Modern learning systems often interpolate training data while still generalizing well, yet it remains unclear when algorithmic stability explains this behavior. We model training as a function-space trajectory and measure sensitivity to single-sample perturbations along this trajectory. We propose a contractive propagation condition and a stability certificate obtained by unrolling the resulting recursion.
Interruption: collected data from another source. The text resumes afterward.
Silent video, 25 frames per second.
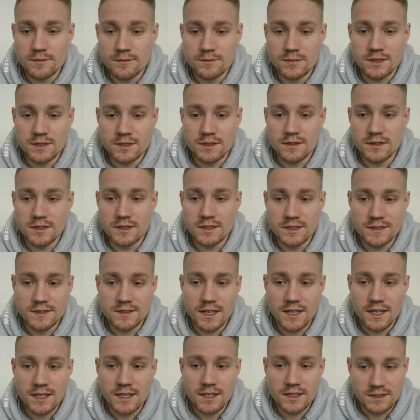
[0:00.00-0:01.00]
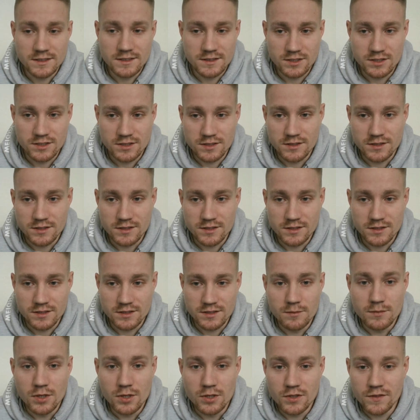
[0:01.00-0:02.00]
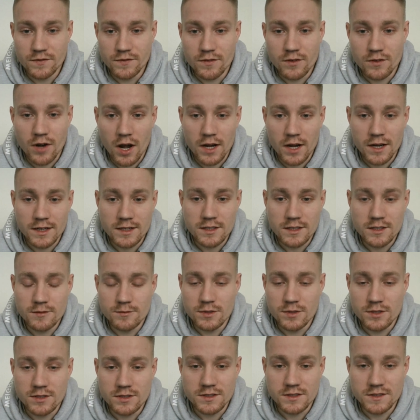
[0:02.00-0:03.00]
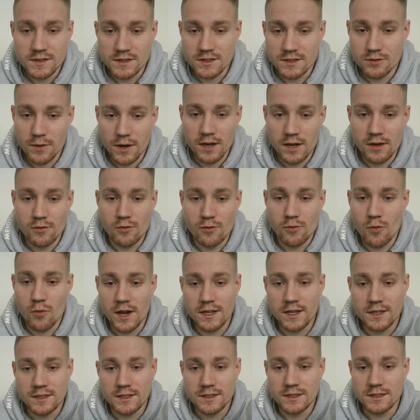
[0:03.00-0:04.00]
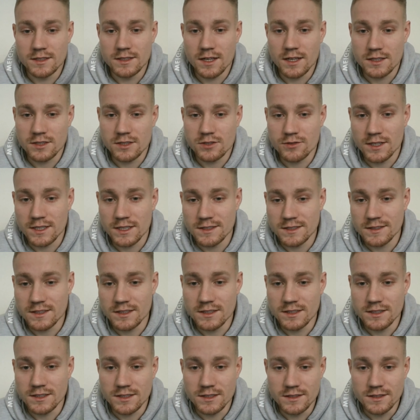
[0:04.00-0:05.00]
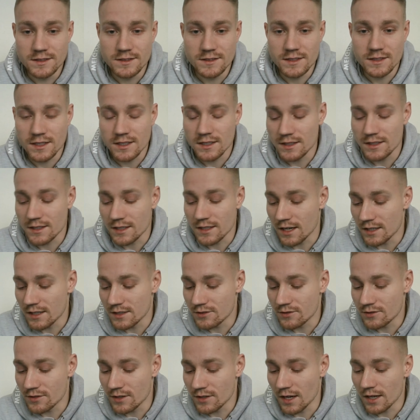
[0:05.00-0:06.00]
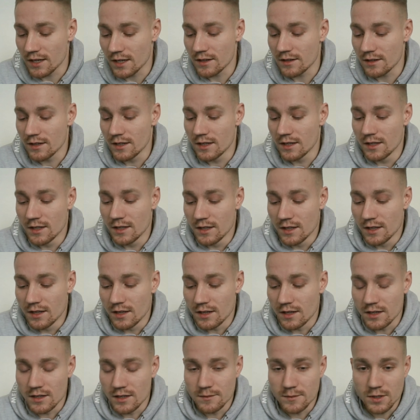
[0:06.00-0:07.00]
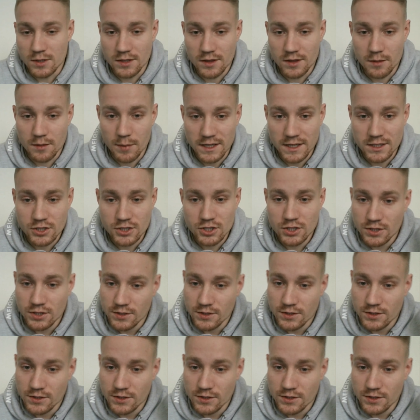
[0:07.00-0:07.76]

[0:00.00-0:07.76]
But this day has just the most variety because I train weighted, I train skills, and I train on the bench.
A small certificate implies stability-based generalization, while we also prove that there exist interpolating regimes with small risk where such contractive sensitivity cannot hold, showing that stability is not a universal explanation. Experiments confirm that certificate growth predicts generalization differences across optimizers, step sizes, and dataset perturbations. The framework therefore identifies regimes where stability explains generalization and where alternative mechanisms must account for success.

翻译：现代学习系统通常在插值训练数据的同时仍能良好泛化，但算法稳定性何时能解释这种行为尚不明确。我们将训练过程建模为函数空间轨迹，并沿该轨迹测量对单样本扰动的敏感性。提出收缩传播条件，并通过展开所得递归获得稳定性证明。较小的证明值意味着基于稳定性的泛化，同时我们证明存在风险较小但无法满足此类收缩敏感性的插值机制，表明稳定性并非普适性解释。实验证实证明值的增长能够预测不同优化器、步长和数据集扰动下的泛化差异。因此，该框架能够识别稳定性解释泛化的机制，以及需要其他机制解释成功案例的适用范围。